(Records from a data source)
════════════════
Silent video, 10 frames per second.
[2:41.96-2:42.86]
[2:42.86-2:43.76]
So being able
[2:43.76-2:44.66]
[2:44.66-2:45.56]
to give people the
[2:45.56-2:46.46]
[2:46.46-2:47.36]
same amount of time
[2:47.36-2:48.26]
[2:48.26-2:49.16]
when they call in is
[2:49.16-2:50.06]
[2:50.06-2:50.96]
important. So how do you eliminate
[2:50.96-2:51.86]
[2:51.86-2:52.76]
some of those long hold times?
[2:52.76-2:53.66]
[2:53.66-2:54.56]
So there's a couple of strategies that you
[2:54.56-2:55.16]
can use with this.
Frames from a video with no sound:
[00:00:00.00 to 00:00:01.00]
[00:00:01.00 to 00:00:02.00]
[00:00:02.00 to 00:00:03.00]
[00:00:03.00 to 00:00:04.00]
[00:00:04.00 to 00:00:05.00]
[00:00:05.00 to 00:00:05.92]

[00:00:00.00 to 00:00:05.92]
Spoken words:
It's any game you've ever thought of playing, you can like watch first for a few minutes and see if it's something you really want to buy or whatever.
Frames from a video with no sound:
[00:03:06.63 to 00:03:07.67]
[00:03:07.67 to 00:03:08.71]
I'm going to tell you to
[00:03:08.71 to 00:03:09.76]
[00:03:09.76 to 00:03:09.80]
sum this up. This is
════════════════
● **Exercise brief**
Transcribe every record above so that nothing differs from the original.

● **Reply**
Silent video, 10 frames per second.
[2:41.96-2:42.86]
[2:42.86-2:43.76]
So being able
[2:43.76-2:44.66]
[2:44.66-2:45.56]
to give people the
[2:45.56-2:46.46]
[2:46.46-2:47.36]
same amount of time
[2:47.36-2:48.26]
[2:48.26-2:49.16]
when they call in is
[2:49.16-2:50.06]
[2:50.06-2:50.96]
important. So how do you eliminate
[2:50.96-2:51.86]
[2:51.86-2:52.76]
some of those long hold times?
[2:52.76-2:53.66]
[2:53.66-2:54.56]
So there's a couple of strategies that you
[2:54.56-2:55.16]
can use with this.
Frames from a video with no sound:
[00:00:00.00 to 00:00:01.00]
[00:00:01.00 to 00:00:02.00]
[00:00:02.00 to 00:00:03.00]
[00:00:03.00 to 00:00:04.00]
[00:00:04.00 to 00:00:05.00]
[00:00:05.00 to 00:00:05.92]

[00:00:00.00 to 00:00:05.92]
Spoken words:
It's any game you've ever thought of playing, you can like watch first for a few minutes and see if it's something you really want to buy or whatever.
Frames from a video with no sound:
[00:03:06.63 to 00:03:07.67]
[00:03:07.67 to 00:03:08.71]
I'm going to tell you to
[00:03:08.71 to 00:03:09.76]
[00:03:09.76 to 00:03:09.80]
sum this up. This is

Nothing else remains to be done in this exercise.